Atualizado em 5 de setembro de 2026
Um agrupamento de concorrentes é a associação temporária de vários operadores económicos que apresentam em conjunto uma candidatura ou uma proposta a um contrato público, sem criarem previamente uma sociedade. Todos os membros são partes no contrato e um deles, o líder ou representante, serve de interlocutor da entidade adjudicante.
Como funciona
O artigo 54.º do Código dos Contratos Públicos (verificado a 2026-09-05) admite expressamente os agrupamentos e proíbe a entidade adjudicante de exigir qualquer forma jurídica determinada na fase de candidatura ou de proposta. Duas regras estruturam a figura:
- os membros do agrupamento respondem solidariamente perante a entidade adjudicante pelo cumprimento integral do contrato, salvo o que a lei preveja em contrário. Não existe em Portugal a distinção francesa entre agrupamento conjunto e solidário: a solidariedade é a regra;
- a entidade adjudicante pode exigir, antes da celebração do contrato, que o agrupamento adote uma forma jurídica determinada, como um consórcio externo ou um agrupamento complementar de empresas, quando isso for necessário à boa execução.

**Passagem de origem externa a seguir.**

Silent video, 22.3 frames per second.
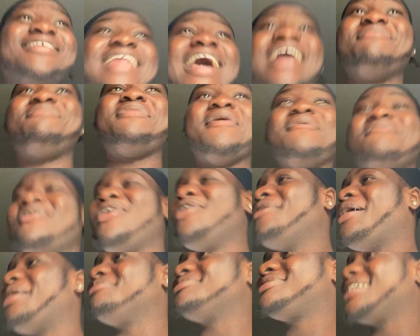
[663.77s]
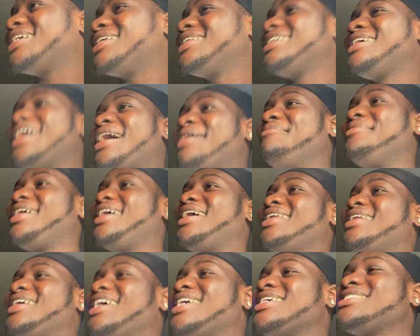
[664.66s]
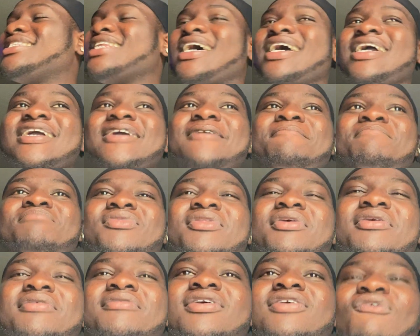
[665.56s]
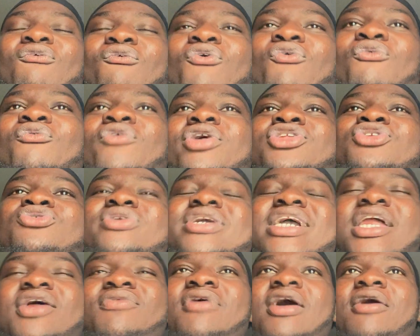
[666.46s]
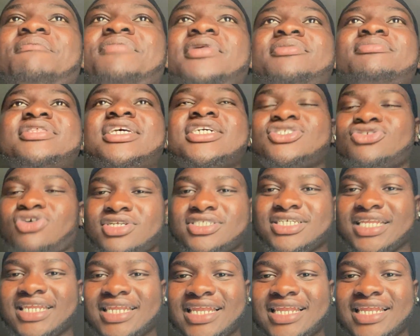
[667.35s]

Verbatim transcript: Like bro, I'm telling y'all, man, it's like when you get around people, they start to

Essa exigência tem de constar das peças do procedimento.
Cada membro apresenta a sua própria declaração e os seus documentos de habilitação; as capacidades técnicas e financeiras são apreciadas no conjunto do agrupamento. Todos os documentos da proposta são assinados por todos os membros ou pelo representante com poderes bastantes. Em regra, a mesma empresa não pode integrar dois agrupamentos concorrentes ao mesmo procedimento nem concorrer simultaneamente sozinha e em agrupamento.
O que muda para uma empresa
O agrupamento é uma das melhores portas de entrada das PME na contratação pública. Permite responder a um contrato demasiado grande ou demasiado variado para uma empresa só, combinando competências complementares: um eletricista e um canalizador num lote técnico, um gabinete de projeto e um instalador, dois paisagistas para cobrir um território mais vasto.
A contrapartida é a responsabilidade solidária: se um membro falhar, os outros respondem pela totalidade. Verifique a solidez financeira e a situação regularizada de cada parceiro, porque um impedimento de um deles afasta o agrupamento inteiro. Celebre um acordo escrito que fixe a repartição dos trabalhos e dos pagamentos, os poderes do representante, os seguros e a resolução de litígios, mesmo antes de saber se vão ganhar.
Exemplo
Uma comunidade intermunicipal lança uma empreitada de repavimentação em lote único, com um preço base de 1 800 000 € para dois anos. Duas empresas de obras públicas de dimensão média, nenhuma delas capaz de assumir sozinha aquele volume, constituem um agrupamento com uma delas como representante. Uma fica com as terraplenagens e os pavimentos, a outra com lancis, redes e sinalização. Apresentam proposta conjunta e vencem dois grupos nacionais. Antes da assinatura, o município exige a constituição de um consórcio externo, prevista nas peças.
Perguntas frequentes
Qual é a diferença entre agrupamento e subcontratação?
No agrupamento, cada membro é parte no contrato e responde perante a entidade adjudicante. Um subcontratado contrata apenas com o adjudicatário.
É preciso criar uma sociedade para formar um agrupamento?
Não na fase de candidatura ou proposta. Só se a entidade adjudicante tiver exigido nas peças uma forma jurídica determinada antes da celebração do contrato.
Todos os membros respondem por tudo?
Em regra sim: a responsabilidade é solidária perante a entidade adjudicante. A repartição interna entre os membros resolve-se pelo acordo que celebrarem entre si.